Die laufintensivsten Positionen belegen dabei die Wide Receiver und Cornerbacks. Diese kommen auf eine Distanz von rund 2000 Metern pro Partie. Natürlich nicht viel, aber wenn man bedenkt, dass gleichzeitig elf muskulöse Gegner versuchen, die Läufe um jeden Preis zu stoppen, dann ist es doch wieder nicht so schlecht.
Eine detaillierte Statistik zu den Laufwegen gibt es im Football nicht. Oder zumindest nicht so, dass sie alle zurückgelegten Meter (auch die nicht erfolgreichen) zusammenzählt.
Im Unihockey-Superfinal der Frauen 2019 zwischen Kloten-Dietlikon Jets und Piranha Chur (5:4 n.V.) wurden die Distanzen der Jets-Spielerinnen getrackt. Im Schnitt legten die Spielerinnen in der regulären Spielzeit dabei rund 3600 Meter zurück. Wobei die lauffreudigste Spielerin 5020 Meter absolvierte. Pro Minute Spielzeit sind dies rund 60 Meter.
«Entscheidend ist im Unihockey aber viel mehr die in Sprints zurückgelegte Distanz», sagt Jürg Kihm. Der damalige Cheftrainer der Schweizermeisterinnen war für das Tracking verantwortlich und stellte uns die Daten anonymisiert zur Verfügung. Von den rund 5000 Metern wurden bei dieser Spielerin knapp 900 in hohem Tempo absolviert – auch dies, der Bestwert des Teams.
Aktuell ist Kihm bei den Männern des UHC Uster ebenfalls in der höchsten Spielklasse tätig. Noch fehlen Daten aus Ernstkämpfen. «Aufgrund der Trainings-Daten vermute ich, dass bei den Herren rund 20 bis 30 Prozent mehr zurückgelegt werden.»

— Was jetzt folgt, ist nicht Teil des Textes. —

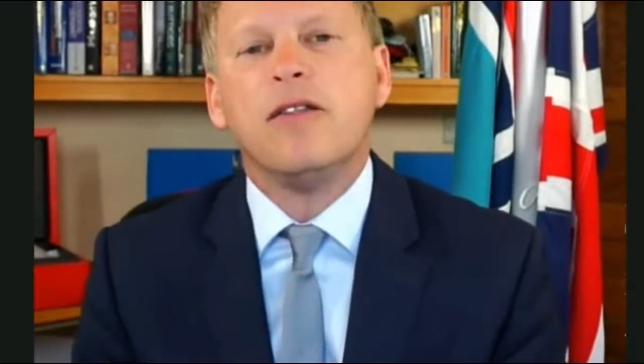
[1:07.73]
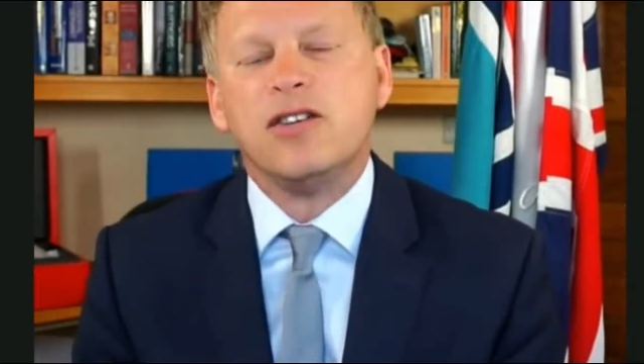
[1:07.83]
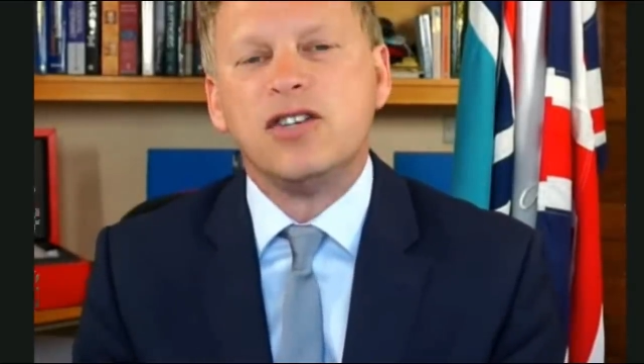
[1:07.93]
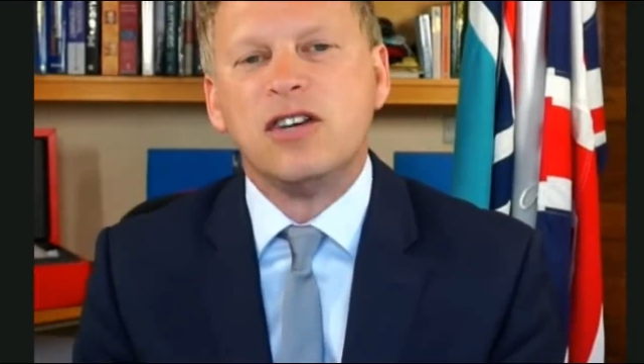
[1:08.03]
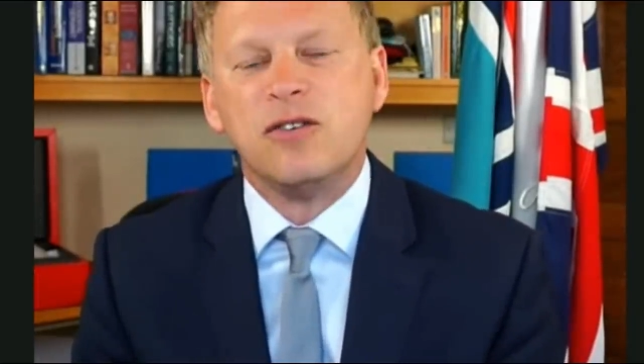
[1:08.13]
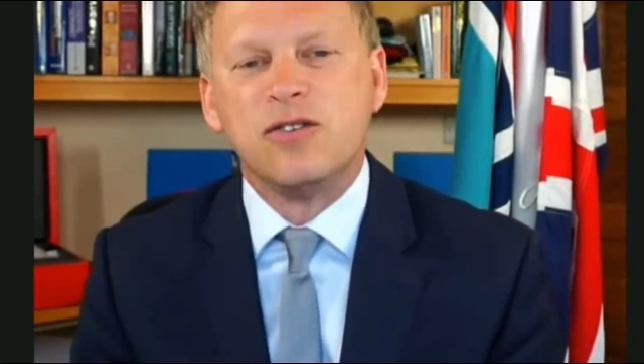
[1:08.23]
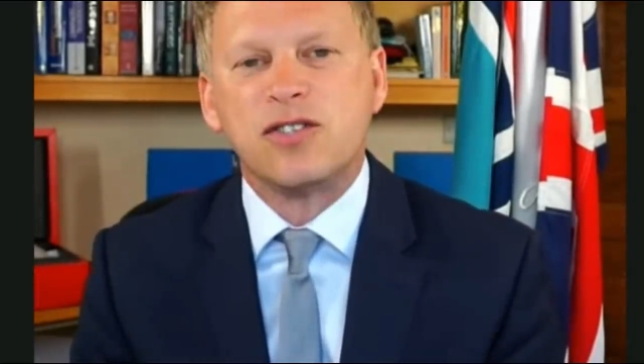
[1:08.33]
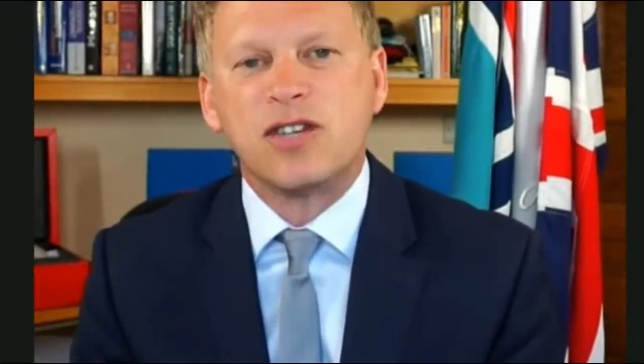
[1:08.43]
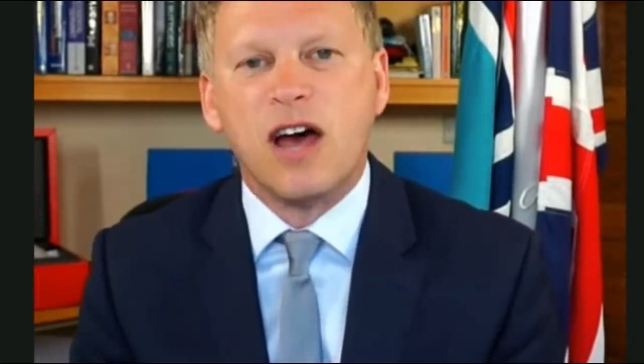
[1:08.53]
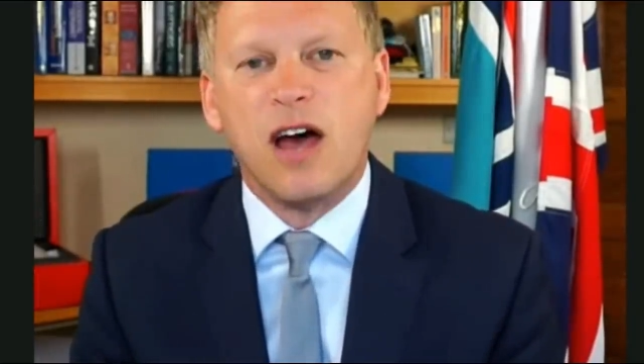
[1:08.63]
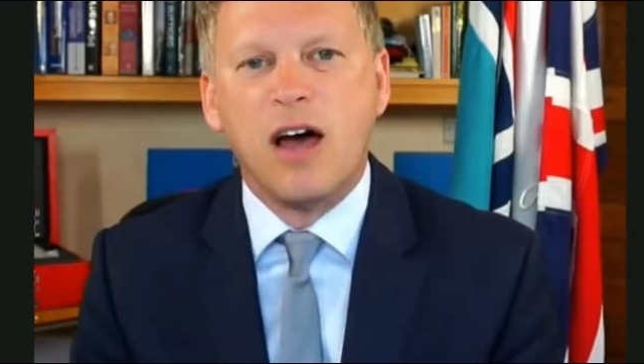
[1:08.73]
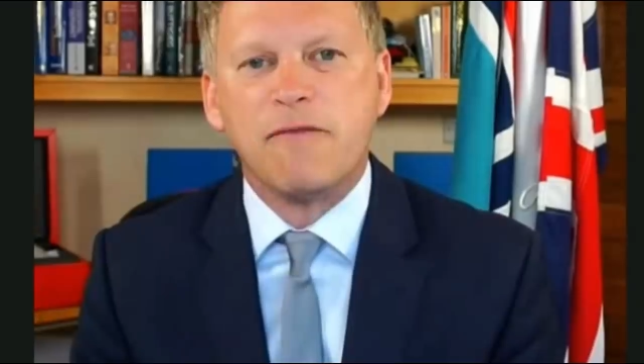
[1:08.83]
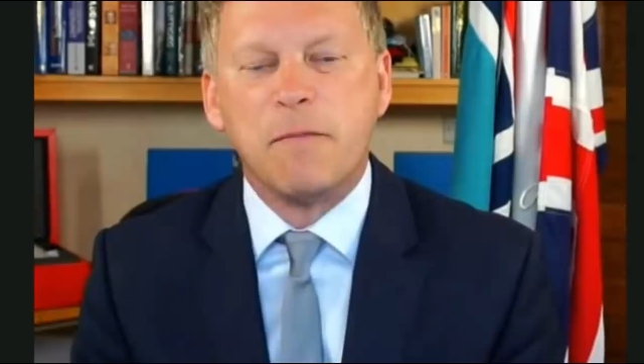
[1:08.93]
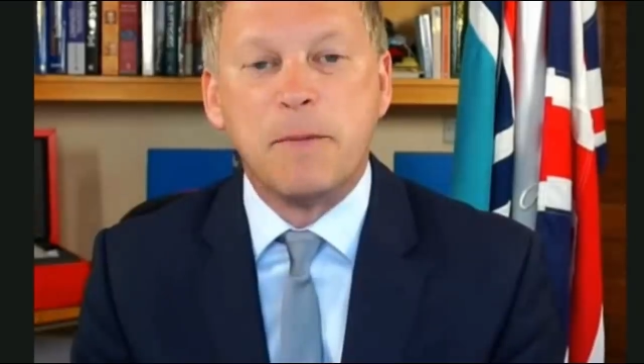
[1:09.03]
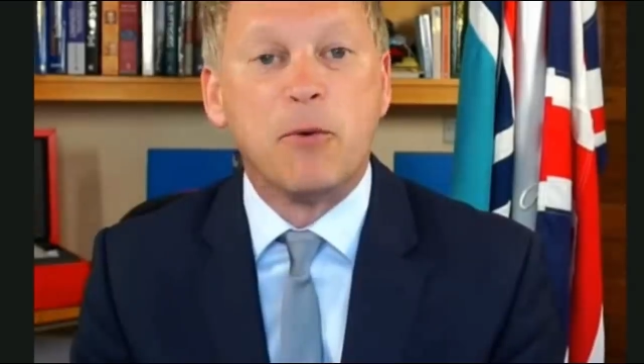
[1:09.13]
that is used
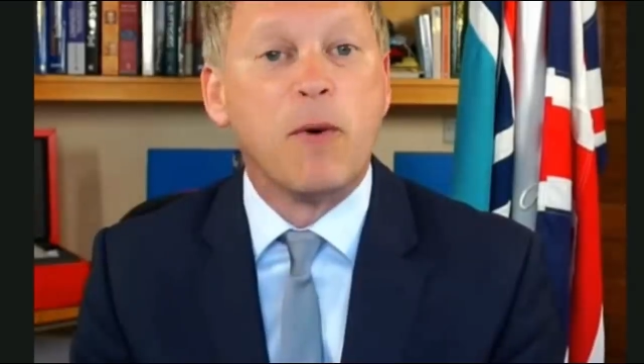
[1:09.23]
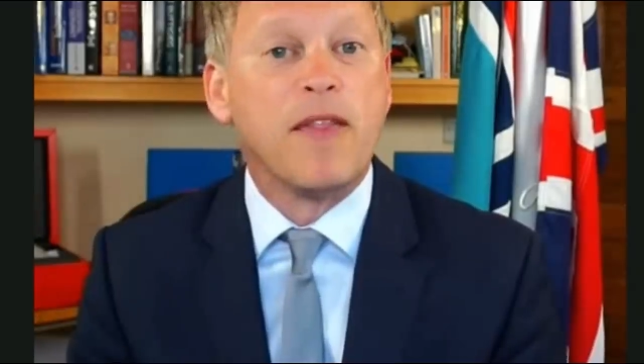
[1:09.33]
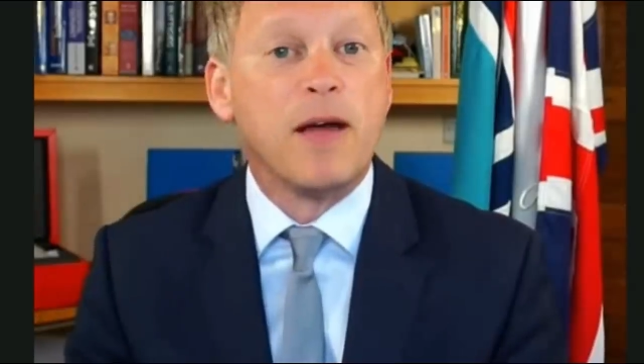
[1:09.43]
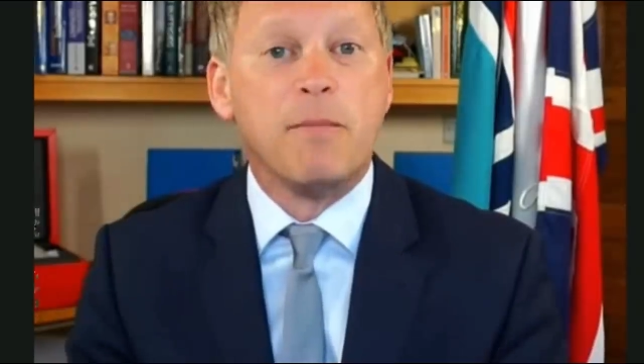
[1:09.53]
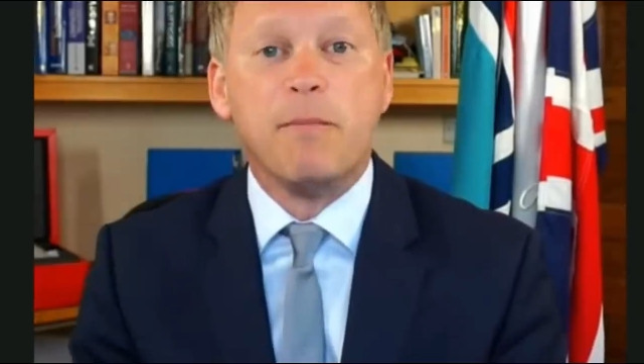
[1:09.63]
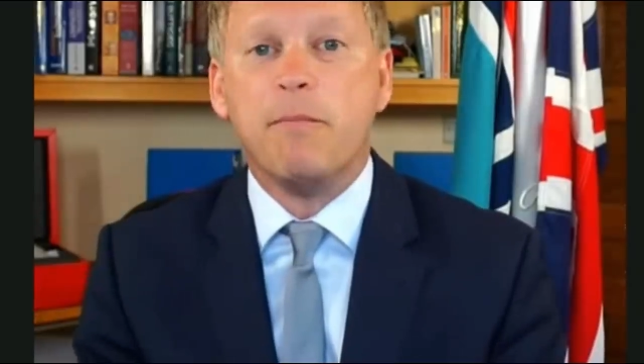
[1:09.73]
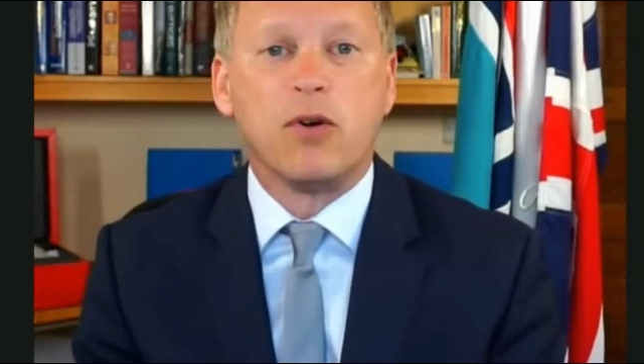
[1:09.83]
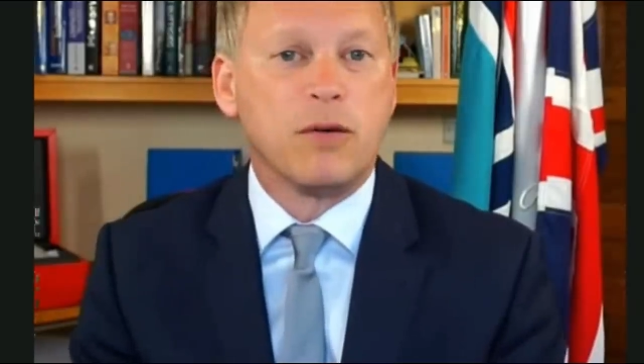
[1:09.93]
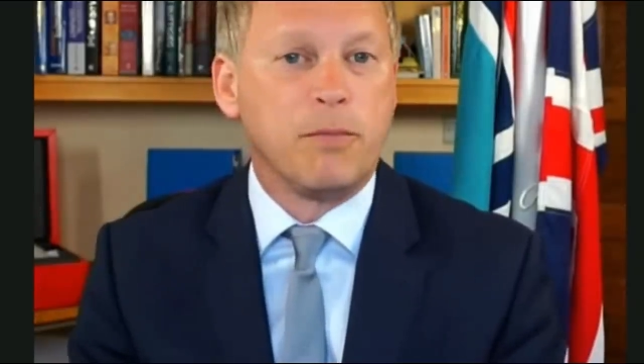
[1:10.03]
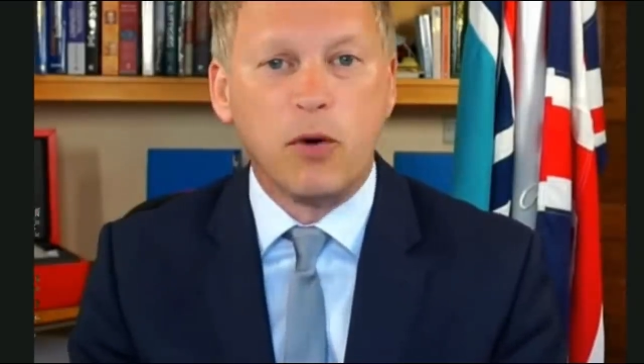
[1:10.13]
for people when they book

Der durchschnittliche Arbeitstag eines Rugbyspielers sieht während einer Partie so aus:
Über die 80 Minuten Spielzeit kommen Stürmer dabei im Schnitt auf eine Distanz zwischen 5000 und 7000 Metern. Verteidiger legen bis zu 7500 Meter zurück.
Auch im Rugby ist aber nicht die totale Distanz entscheidend, sondern vor allem diejenige, welche mit hohem Tempo zurückgelegt wird. Allerdings gibt es dazu keine genauen Statistiken, man rechnet mit den oben erwähnten Angaben.
Von den oben erwähnten Sportarten legten Fussballer die grösste Distanz pro Partie zurück. Aber es wird ja noch Aussie Rule Football gespielt.
So berichtete das australische Sports Entertainment Network vor einem Jahr, dass in der höchsten Liga (AFL) die Spieler pro Partie im Schnitt 12'800 Meter zurücklegten. Den höchsten Schnitt wies North Melbournes Ben Brown mit 15'600 Metern pro Partie aus. Den Saisonrekord stellte gemäss «Champion Data» Andrew Gaff auf. Der Flügelspieler der West Coast Eagles näherte sich mit 17'600 Metern einer Halbmarathon-Distanz.